▶ [Problem to work on]:
An exact copy of every record below is needed, with all pictures removed.

━━ Data supplied ━━

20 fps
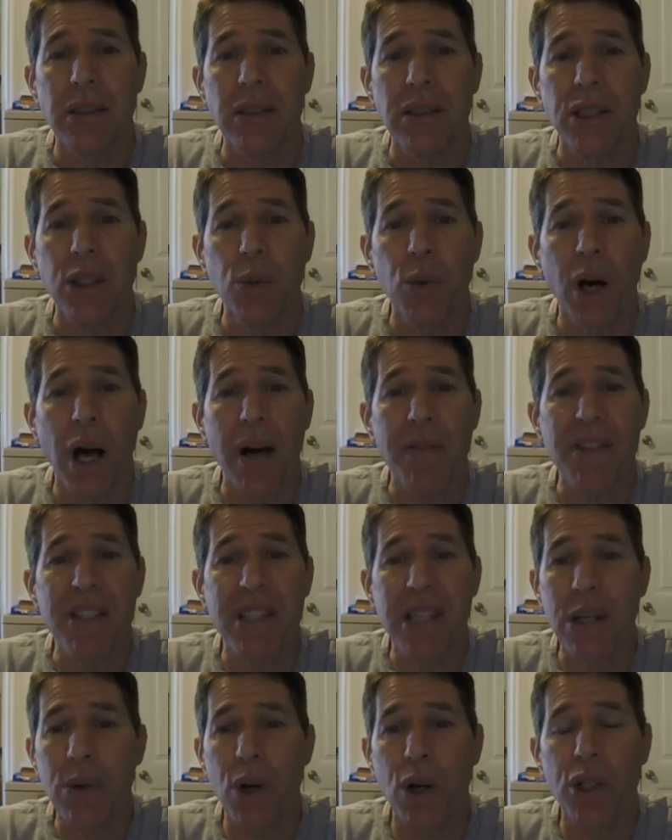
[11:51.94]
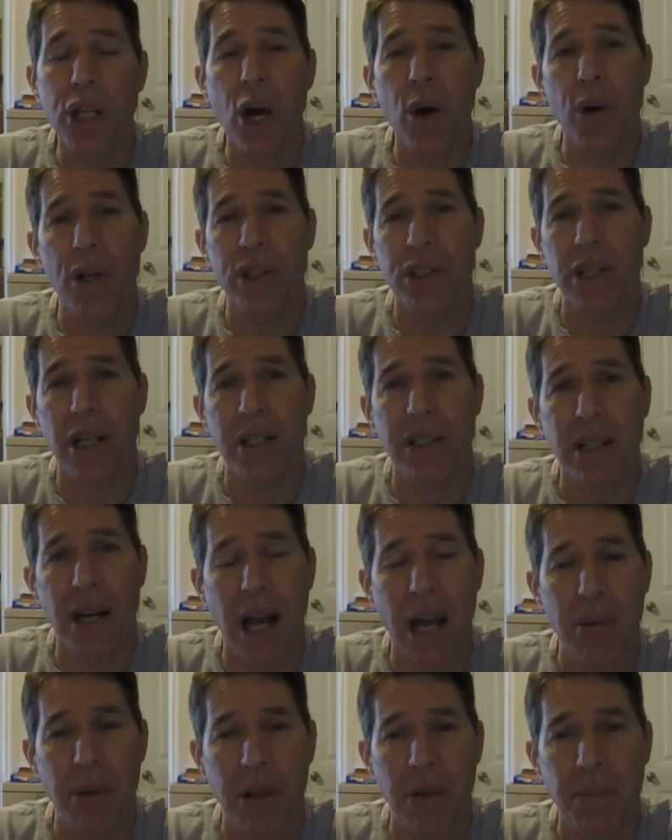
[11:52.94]
you will have zero notice on
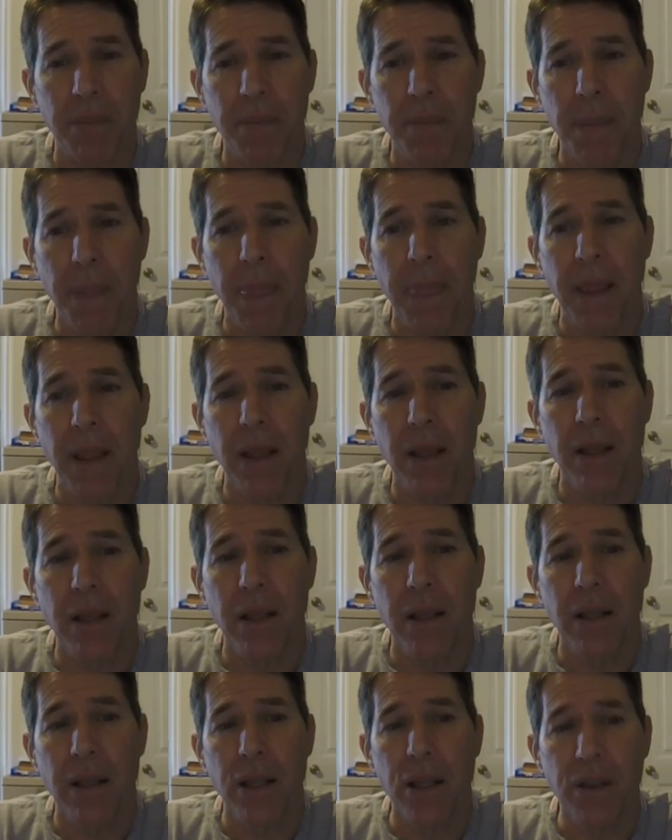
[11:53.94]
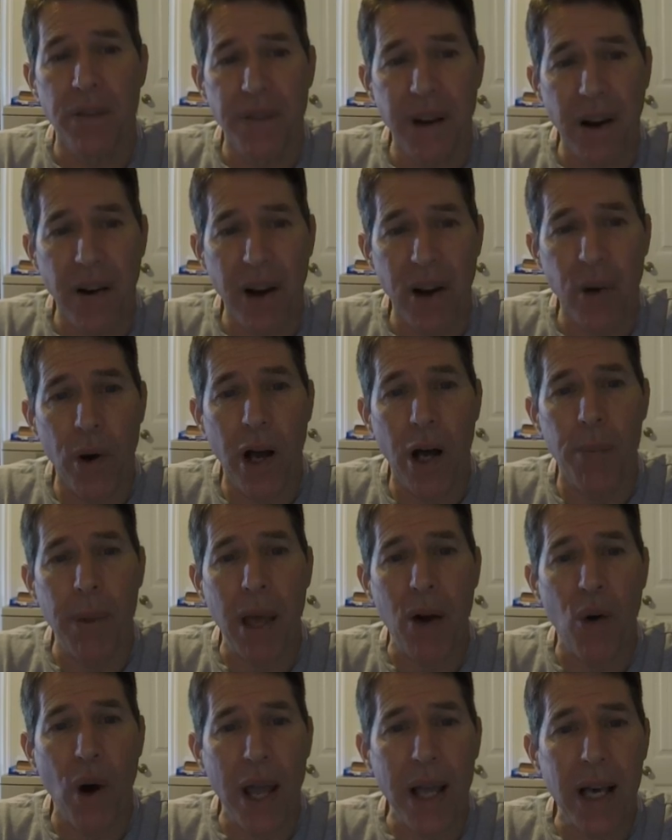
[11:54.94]
timing. You very well
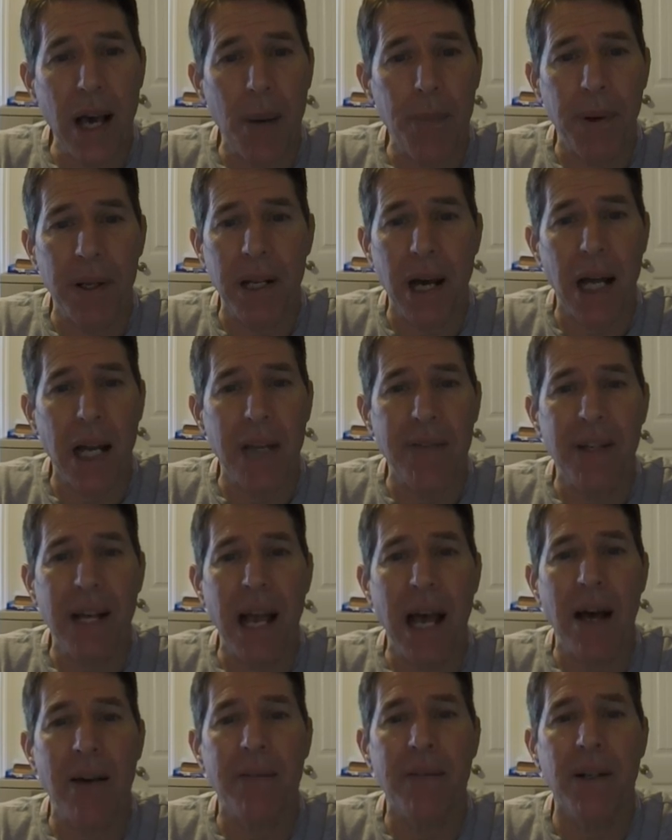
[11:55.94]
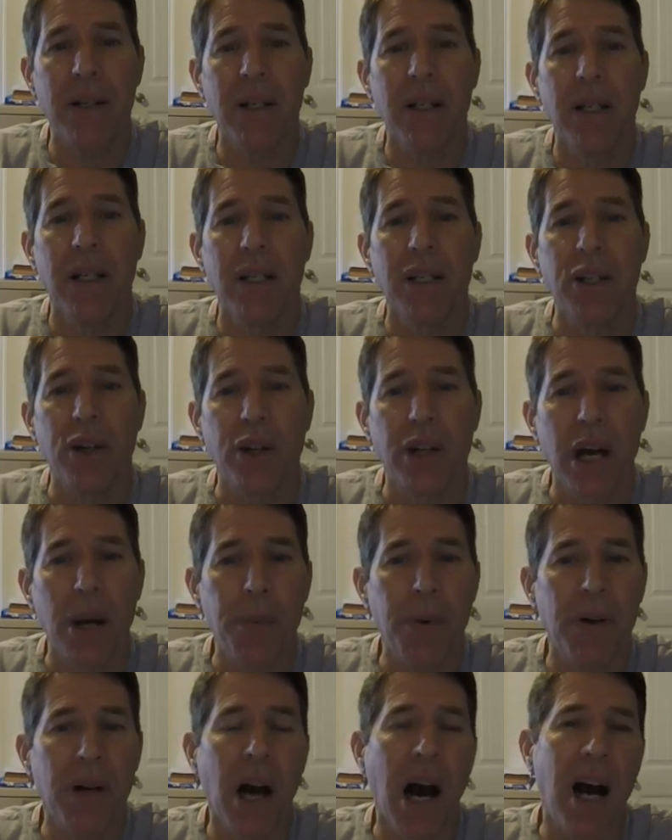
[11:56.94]
may wake up and not even have your
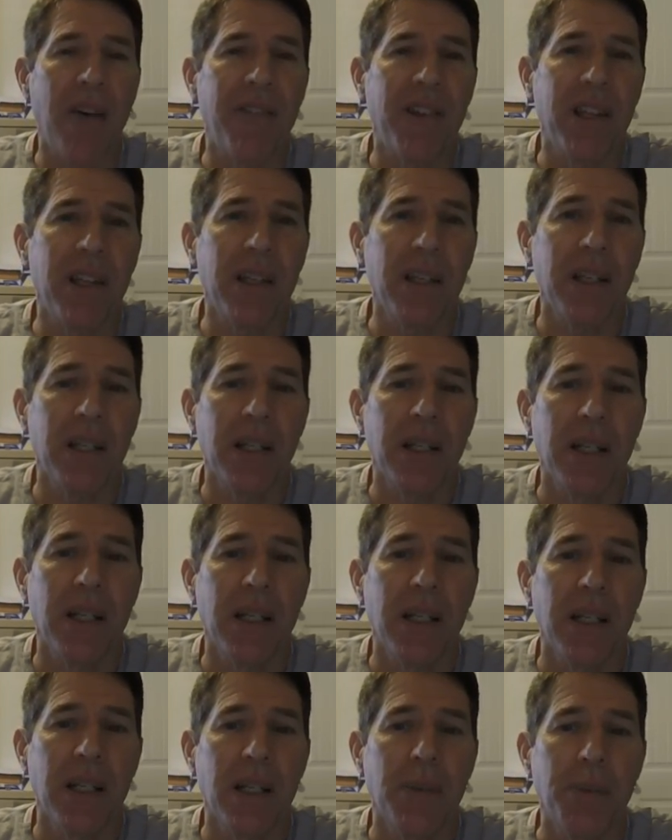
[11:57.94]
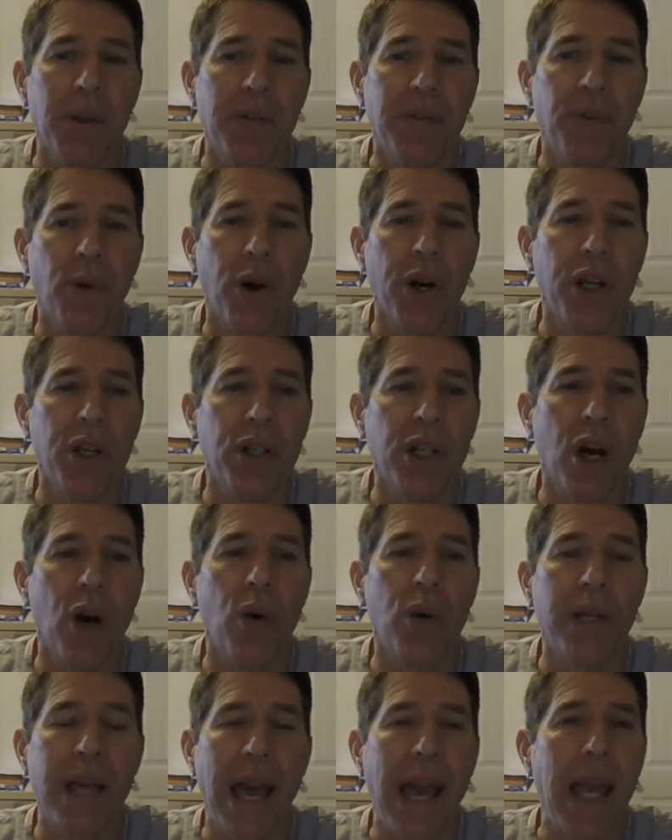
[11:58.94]
cup of coffee before you
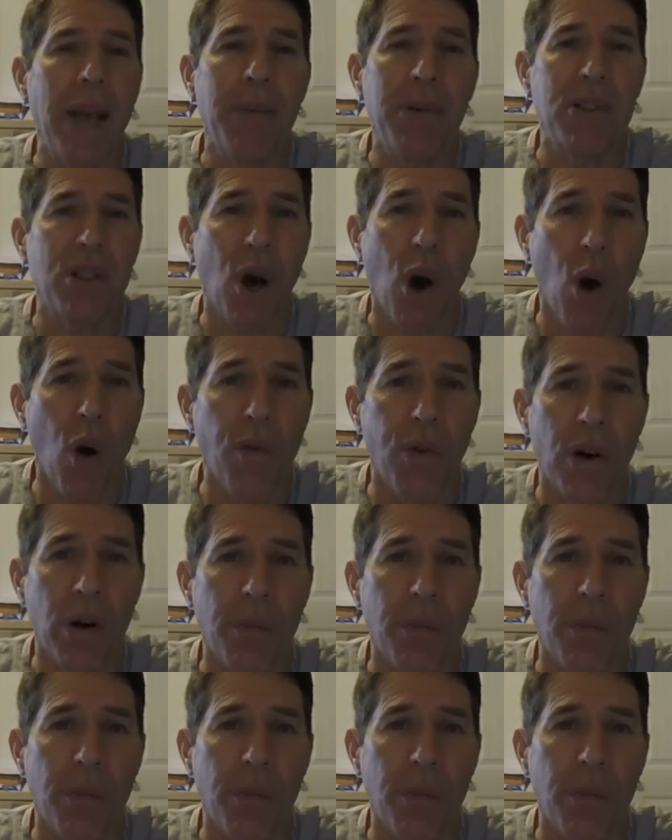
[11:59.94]
know game is over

━━━

▶ [Response area]:
20 fps
[11:51.94]
[11:52.94]
you will have zero notice on
[11:53.94]
[11:54.94]
timing. You very well
[11:55.94]
[11:56.94]
may wake up and not even have your
[11:57.94]
[11:58.94]
cup of coffee before you
[11:59.94]
know game is over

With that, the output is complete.